§ GOAL OF THE EXERCISE:
Below this line are records; write out exactly the lines from the one containing "[00:00:00.91 to 00:00:01.83]" through the one containing "[00:00:09.13 to 00:00:09.27]", with the pictures left out.

§ DATA UNDER STUDY:
►

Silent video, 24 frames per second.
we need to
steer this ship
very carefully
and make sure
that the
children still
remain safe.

◄
►

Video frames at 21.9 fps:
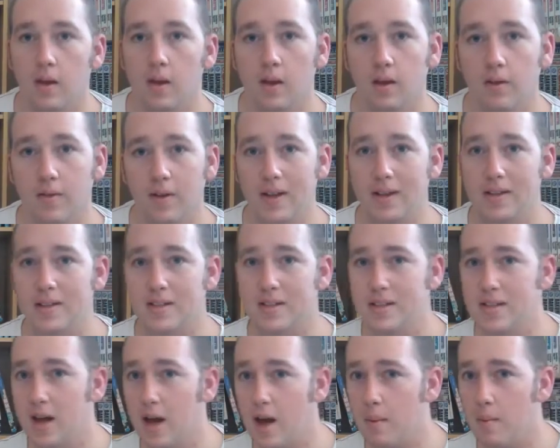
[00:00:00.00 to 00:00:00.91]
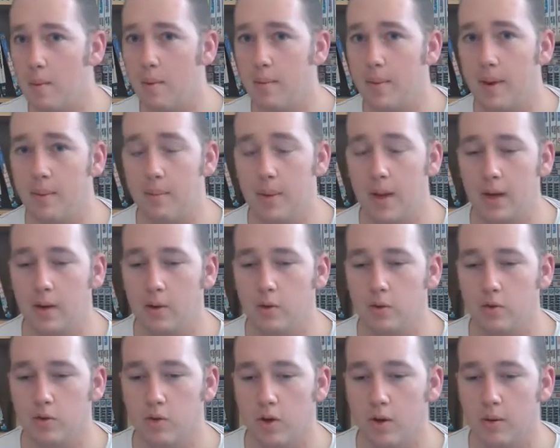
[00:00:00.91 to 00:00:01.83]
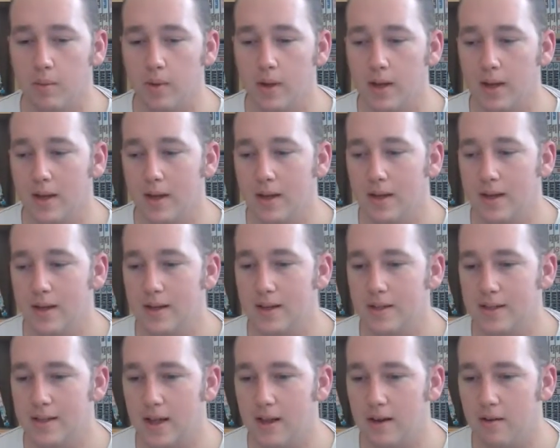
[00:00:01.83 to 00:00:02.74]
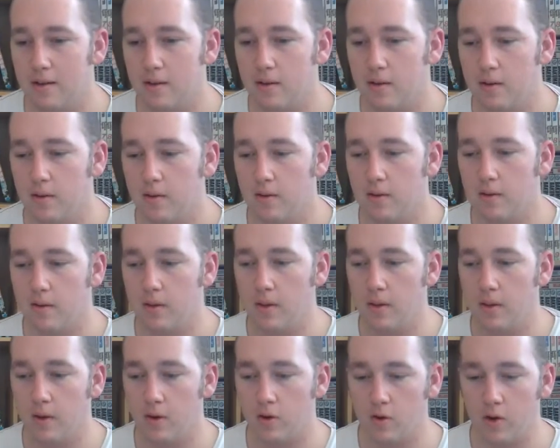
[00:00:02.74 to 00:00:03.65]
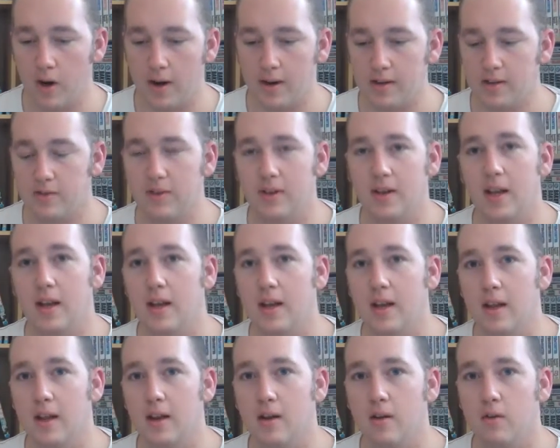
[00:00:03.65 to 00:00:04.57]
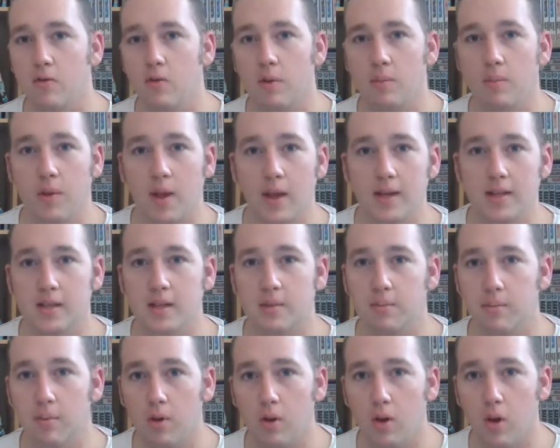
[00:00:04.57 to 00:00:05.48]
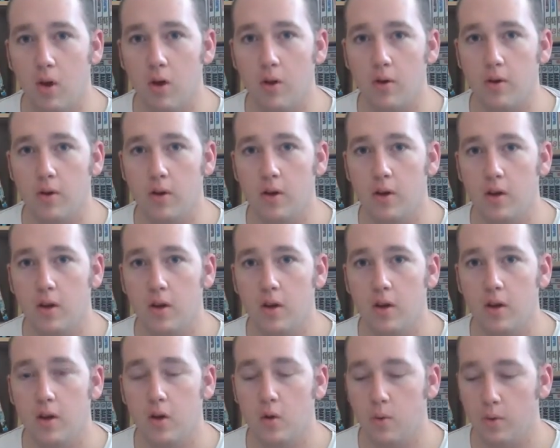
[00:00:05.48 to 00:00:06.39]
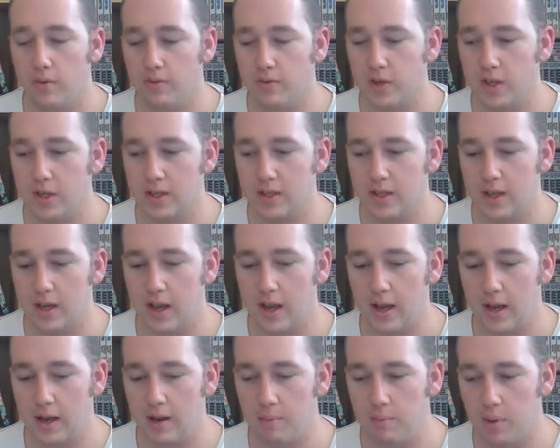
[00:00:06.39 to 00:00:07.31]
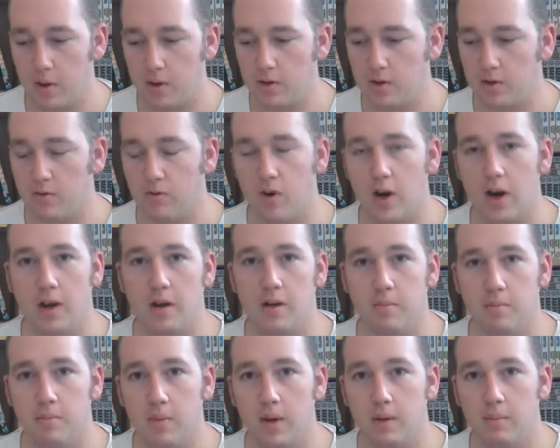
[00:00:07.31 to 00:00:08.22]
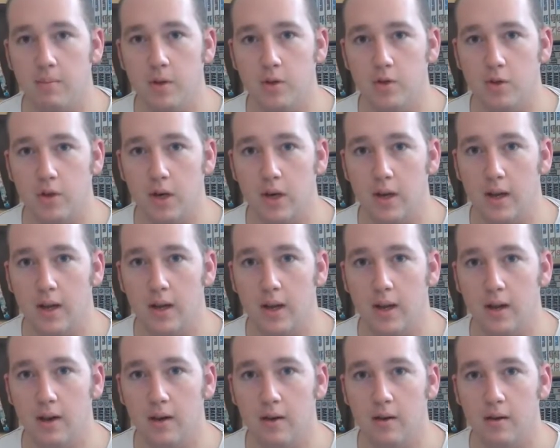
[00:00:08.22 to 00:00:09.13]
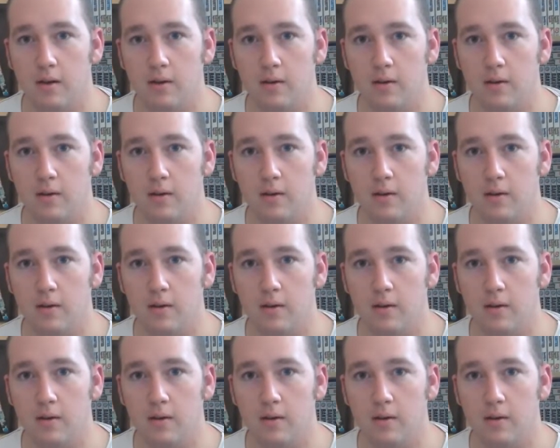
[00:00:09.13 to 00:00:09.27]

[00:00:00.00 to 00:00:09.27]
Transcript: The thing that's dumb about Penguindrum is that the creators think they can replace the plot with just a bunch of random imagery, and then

◄

§ RESULT:
[00:00:00.91 to 00:00:01.83]
[00:00:01.83 to 00:00:02.74]
[00:00:02.74 to 00:00:03.65]
[00:00:03.65 to 00:00:04.57]
[00:00:04.57 to 00:00:05.48]
[00:00:05.48 to 00:00:06.39]
[00:00:06.39 to 00:00:07.31]
[00:00:07.31 to 00:00:08.22]
[00:00:08.22 to 00:00:09.13]
[00:00:09.13 to 00:00:09.27]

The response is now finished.